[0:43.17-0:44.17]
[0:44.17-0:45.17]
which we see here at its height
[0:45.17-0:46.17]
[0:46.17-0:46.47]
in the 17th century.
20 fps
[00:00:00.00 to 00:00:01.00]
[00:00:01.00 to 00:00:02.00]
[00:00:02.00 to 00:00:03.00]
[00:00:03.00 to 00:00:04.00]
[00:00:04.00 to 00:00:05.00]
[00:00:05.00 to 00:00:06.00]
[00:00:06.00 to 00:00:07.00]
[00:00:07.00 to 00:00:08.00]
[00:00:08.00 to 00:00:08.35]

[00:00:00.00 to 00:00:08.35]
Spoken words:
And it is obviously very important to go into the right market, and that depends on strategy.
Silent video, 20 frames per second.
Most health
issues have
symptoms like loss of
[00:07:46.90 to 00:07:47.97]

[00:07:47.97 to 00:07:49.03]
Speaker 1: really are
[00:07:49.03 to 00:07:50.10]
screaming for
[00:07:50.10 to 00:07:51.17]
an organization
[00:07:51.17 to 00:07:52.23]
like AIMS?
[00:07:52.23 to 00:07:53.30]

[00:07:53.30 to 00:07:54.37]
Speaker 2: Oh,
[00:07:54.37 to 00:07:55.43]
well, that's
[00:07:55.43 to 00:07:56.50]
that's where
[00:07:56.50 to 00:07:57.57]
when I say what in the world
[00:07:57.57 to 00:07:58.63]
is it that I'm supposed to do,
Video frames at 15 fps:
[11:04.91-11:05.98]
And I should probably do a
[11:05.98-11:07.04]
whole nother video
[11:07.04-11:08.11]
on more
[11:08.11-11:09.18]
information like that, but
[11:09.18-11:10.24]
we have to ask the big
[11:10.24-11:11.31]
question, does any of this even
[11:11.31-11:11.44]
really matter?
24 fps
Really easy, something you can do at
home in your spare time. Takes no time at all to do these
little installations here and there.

◇ ◇ ◇

# REQUIRED WORK
After reading the lines above, reproduce them all exactly.

# ANSWER SPACE
[0:43.17-0:44.17]
[0:44.17-0:45.17]
which we see here at its height
[0:45.17-0:46.17]
[0:46.17-0:46.47]
in the 17th century.
20 fps
[00:00:00.00 to 00:00:01.00]
[00:00:01.00 to 00:00:02.00]
[00:00:02.00 to 00:00:03.00]
[00:00:03.00 to 00:00:04.00]
[00:00:04.00 to 00:00:05.00]
[00:00:05.00 to 00:00:06.00]
[00:00:06.00 to 00:00:07.00]
[00:00:07.00 to 00:00:08.00]
[00:00:08.00 to 00:00:08.35]

[00:00:00.00 to 00:00:08.35]
Spoken words:
And it is obviously very important to go into the right market, and that depends on strategy.
Silent video, 20 frames per second.
Most health
issues have
symptoms like loss of
[00:07:46.90 to 00:07:47.97]

[00:07:47.97 to 00:07:49.03]
Speaker 1: really are
[00:07:49.03 to 00:07:50.10]
screaming for
[00:07:50.10 to 00:07:51.17]
an organization
[00:07:51.17 to 00:07:52.23]
like AIMS?
[00:07:52.23 to 00:07:53.30]

[00:07:53.30 to 00:07:54.37]
Speaker 2: Oh,
[00:07:54.37 to 00:07:55.43]
well, that's
[00:07:55.43 to 00:07:56.50]
that's where
[00:07:56.50 to 00:07:57.57]
when I say what in the world
[00:07:57.57 to 00:07:58.63]
is it that I'm supposed to do,
Video frames at 15 fps:
[11:04.91-11:05.98]
And I should probably do a
[11:05.98-11:07.04]
whole nother video
[11:07.04-11:08.11]
on more
[11:08.11-11:09.18]
information like that, but
[11:09.18-11:10.24]
we have to ask the big
[11:10.24-11:11.31]
question, does any of this even
[11:11.31-11:11.44]
really matter?
24 fps
Really easy, something you can do at
home in your spare time. Takes no time at all to do these
little installations here and there.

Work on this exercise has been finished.